Installing an offloading enabled version of clang or gcc is slightly more complicated. Scripts for installing gcc 13 and clang 16 for NVPTX, AMD-GCN, and AMD-HSA backends can be found in ./compilers.
To set PATH and LD_LIBRARY_PATH you may consider exporting the variables in paths/gbar/ or paths/lumi. For instance, to compile with NVC on gbar.dtu.dk, load
source paths/gbar/nvc.sh
The config directory contains makefiles for NVC and GCC and config/gpu contains makefiles for specific offloading targets. To compile the code for Nvidia Tesla V100 with GCC you may type
make COMPILER=gcc GPU=V100
A number of definitions are necessary to achieve good performance on a specific architecture. One can adjust the following settings.
| Variable | Options | Description |
|---|---|---|
USE_CHOLMOD |
1 (on) or 0 (off) | Use a direct solver on the coarsest multigrid level |
SIMD |
1 (on) or 0 (off) | Add explicit #pragma omp simd directives in target regions |
STENCIL_SIZE_Y |
2^k,k>1 | Select a block size for simd operations of at least two |
For instance, compile with
make COMPILER=nvc GPU=A100 USE_CHOLMOD=1 SIMD=0 STENCIL_SIZE_Y=4
to target a Nvidia Tesla A100 GPU with NVC that uses a direct solver on the coarsest level, does not use SIMD pragmas and uses blocks of size four.
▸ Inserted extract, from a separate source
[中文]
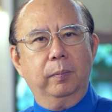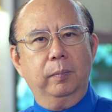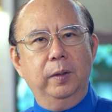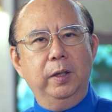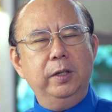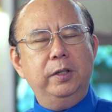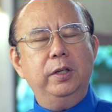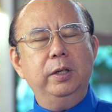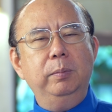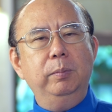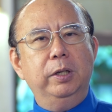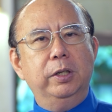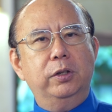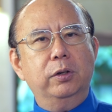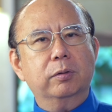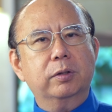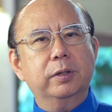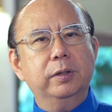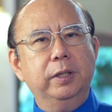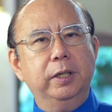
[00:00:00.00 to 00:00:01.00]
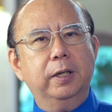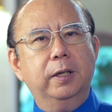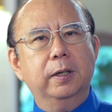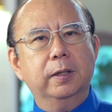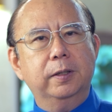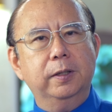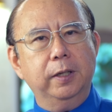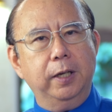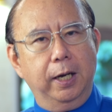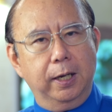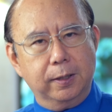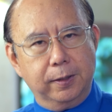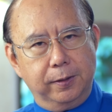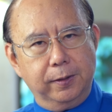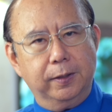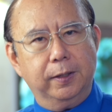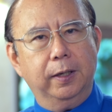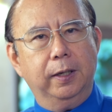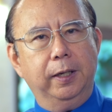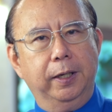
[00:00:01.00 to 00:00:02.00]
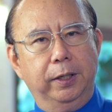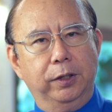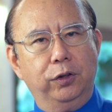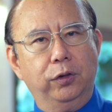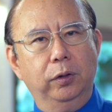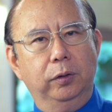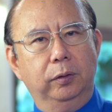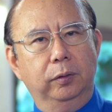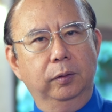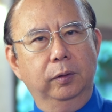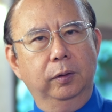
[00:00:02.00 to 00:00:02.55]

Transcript: 尼希米就是一个这样子的领袖，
Remember that the domain is partitioned along the x-axis. Hence, the length in x divided by the number of GPUs divided by the number of levels should be at least 1. For example, try
OMP_NUM_THREADS=8 CUDA_VISIBLE_DEVICES=0,1 ./top3d 512 256 256 1 0 3 5
to run three iterations of an experiment without saving the result in verbode mode while using 5 levels in the MG preconditioner. If you type
./top3d
without any input arguments you will be prompted how to use the executable.
The following figure illustrates how voxels and lattices are partitioned amongst the GPUs.
In the example, the XY-plane is 12 times 4 voxels yielding that each GPU owns $4\times 4$ voxels. The hollow circles indicate halo lattices and the dense points indicate interior lattices.